Task goal> Write out, exactly and in full, the records given below, but not their pictures.

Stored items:
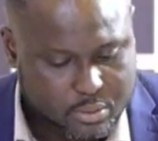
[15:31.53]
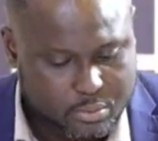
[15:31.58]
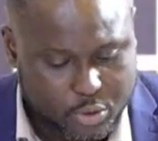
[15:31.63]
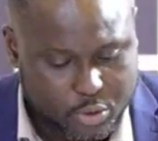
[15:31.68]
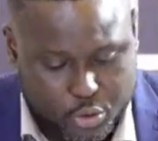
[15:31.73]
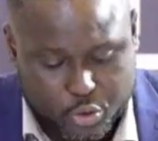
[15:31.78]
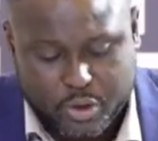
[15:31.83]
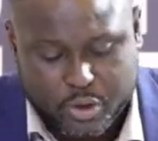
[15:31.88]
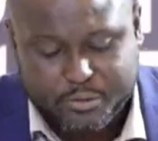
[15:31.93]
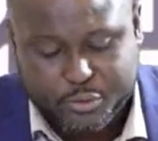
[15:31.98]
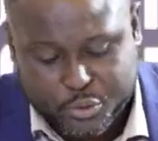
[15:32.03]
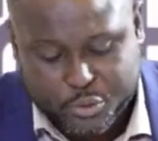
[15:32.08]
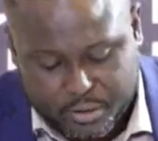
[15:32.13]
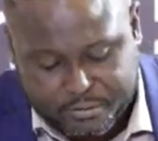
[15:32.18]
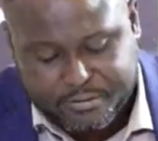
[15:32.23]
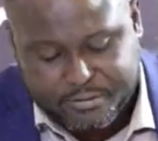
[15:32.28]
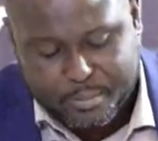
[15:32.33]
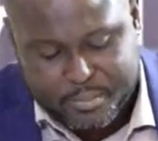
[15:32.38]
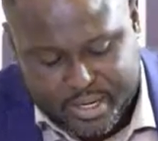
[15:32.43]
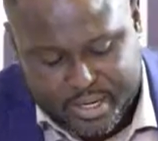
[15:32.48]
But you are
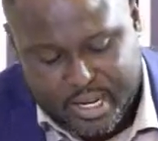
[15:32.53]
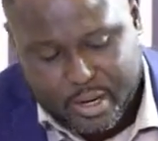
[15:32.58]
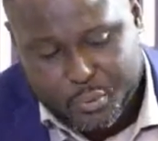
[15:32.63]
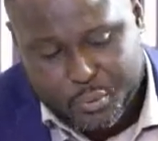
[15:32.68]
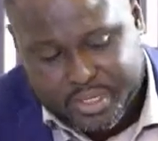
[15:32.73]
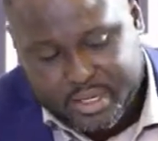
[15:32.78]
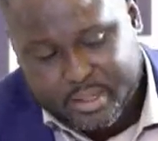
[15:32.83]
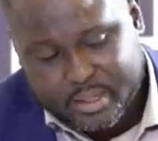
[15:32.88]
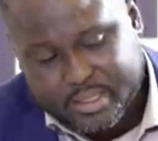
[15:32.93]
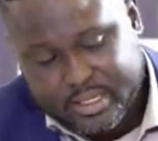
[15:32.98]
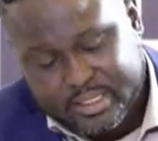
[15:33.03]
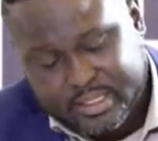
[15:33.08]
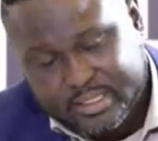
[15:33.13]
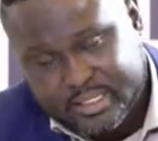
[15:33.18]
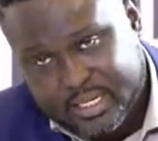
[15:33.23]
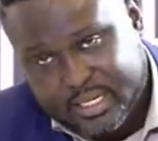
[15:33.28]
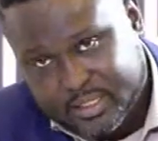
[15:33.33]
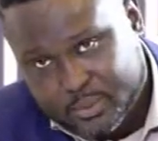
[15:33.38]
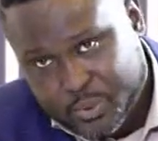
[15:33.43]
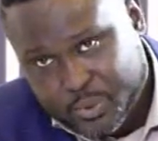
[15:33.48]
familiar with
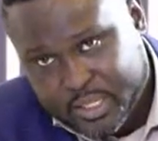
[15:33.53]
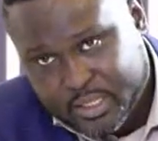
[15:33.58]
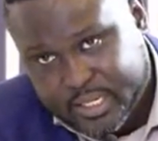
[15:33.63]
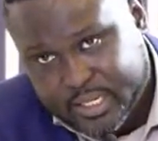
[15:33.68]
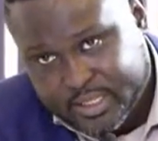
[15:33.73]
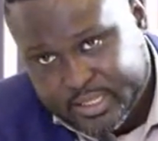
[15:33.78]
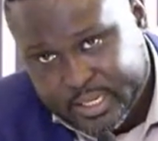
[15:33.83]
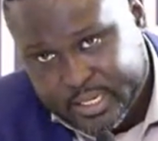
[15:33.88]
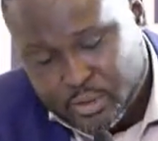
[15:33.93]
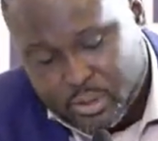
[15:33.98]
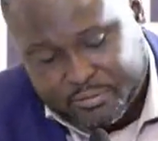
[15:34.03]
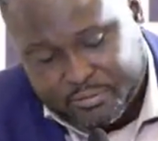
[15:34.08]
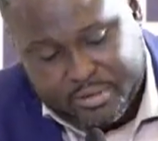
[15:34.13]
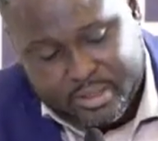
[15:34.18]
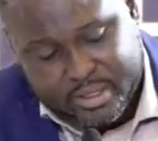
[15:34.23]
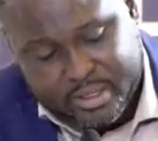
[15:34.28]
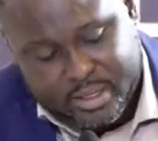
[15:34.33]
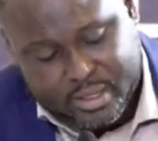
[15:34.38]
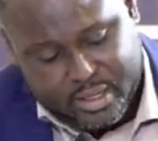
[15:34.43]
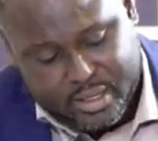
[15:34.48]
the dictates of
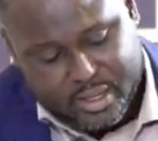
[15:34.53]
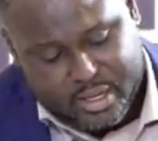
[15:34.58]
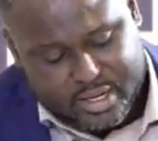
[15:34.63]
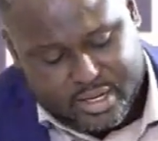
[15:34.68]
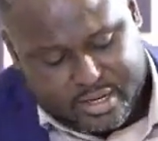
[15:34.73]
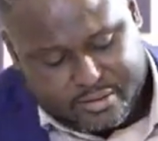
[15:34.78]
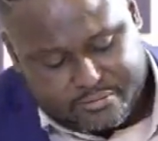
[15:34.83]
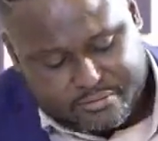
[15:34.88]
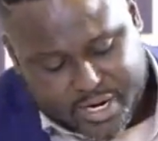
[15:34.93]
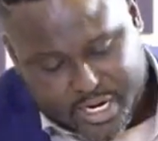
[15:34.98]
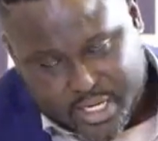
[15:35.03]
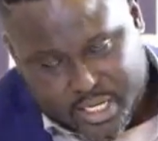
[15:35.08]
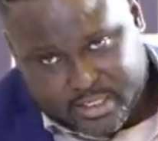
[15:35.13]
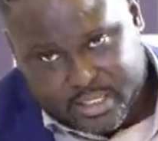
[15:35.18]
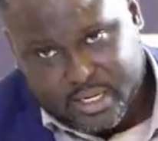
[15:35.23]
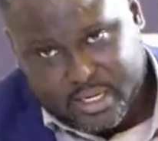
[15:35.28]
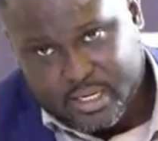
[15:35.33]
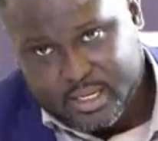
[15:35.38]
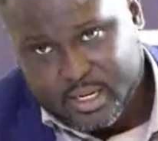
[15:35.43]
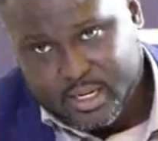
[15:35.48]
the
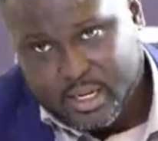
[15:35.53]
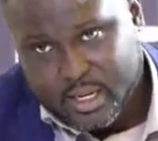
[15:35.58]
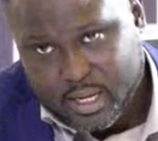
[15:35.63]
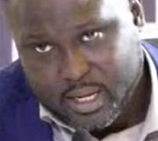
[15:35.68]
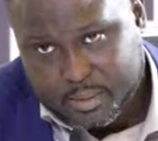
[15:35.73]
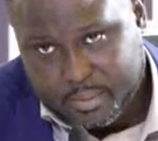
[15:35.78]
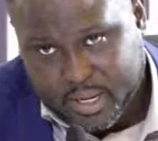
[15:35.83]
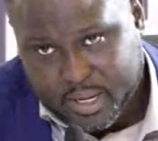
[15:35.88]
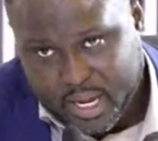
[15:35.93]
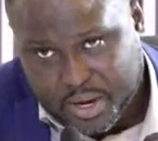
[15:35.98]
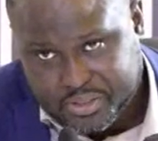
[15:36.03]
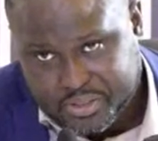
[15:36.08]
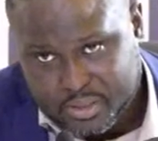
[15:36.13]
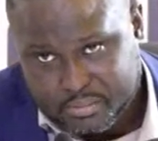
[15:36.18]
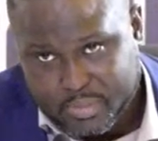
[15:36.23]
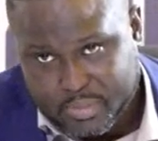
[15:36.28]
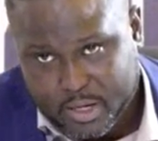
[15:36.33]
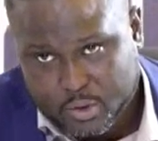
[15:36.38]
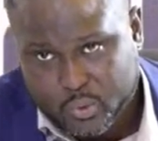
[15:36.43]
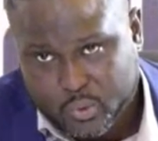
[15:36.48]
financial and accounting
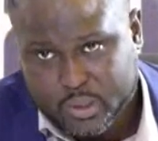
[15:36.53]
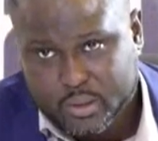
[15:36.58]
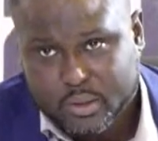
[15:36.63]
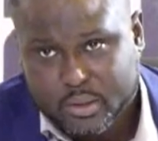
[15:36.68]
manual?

Answer box>
[15:31.53]
[15:31.58]
[15:31.63]
[15:31.68]
[15:31.73]
[15:31.78]
[15:31.83]
[15:31.88]
[15:31.93]
[15:31.98]
[15:32.03]
[15:32.08]
[15:32.13]
[15:32.18]
[15:32.23]
[15:32.28]
[15:32.33]
[15:32.38]
[15:32.43]
[15:32.48]
But you are
[15:32.53]
[15:32.58]
[15:32.63]
[15:32.68]
[15:32.73]
[15:32.78]
[15:32.83]
[15:32.88]
[15:32.93]
[15:32.98]
[15:33.03]
[15:33.08]
[15:33.13]
[15:33.18]
[15:33.23]
[15:33.28]
[15:33.33]
[15:33.38]
[15:33.43]
[15:33.48]
familiar with
[15:33.53]
[15:33.58]
[15:33.63]
[15:33.68]
[15:33.73]
[15:33.78]
[15:33.83]
[15:33.88]
[15:33.93]
[15:33.98]
[15:34.03]
[15:34.08]
[15:34.13]
[15:34.18]
[15:34.23]
[15:34.28]
[15:34.33]
[15:34.38]
[15:34.43]
[15:34.48]
the dictates of
[15:34.53]
[15:34.58]
[15:34.63]
[15:34.68]
[15:34.73]
[15:34.78]
[15:34.83]
[15:34.88]
[15:34.93]
[15:34.98]
[15:35.03]
[15:35.08]
[15:35.13]
[15:35.18]
[15:35.23]
[15:35.28]
[15:35.33]
[15:35.38]
[15:35.43]
[15:35.48]
the
[15:35.53]
[15:35.58]
[15:35.63]
[15:35.68]
[15:35.73]
[15:35.78]
[15:35.83]
[15:35.88]
[15:35.93]
[15:35.98]
[15:36.03]
[15:36.08]
[15:36.13]
[15:36.18]
[15:36.23]
[15:36.28]
[15:36.33]
[15:36.38]
[15:36.43]
[15:36.48]
financial and accounting
[15:36.53]
[15:36.58]
[15:36.63]
[15:36.68]
manual?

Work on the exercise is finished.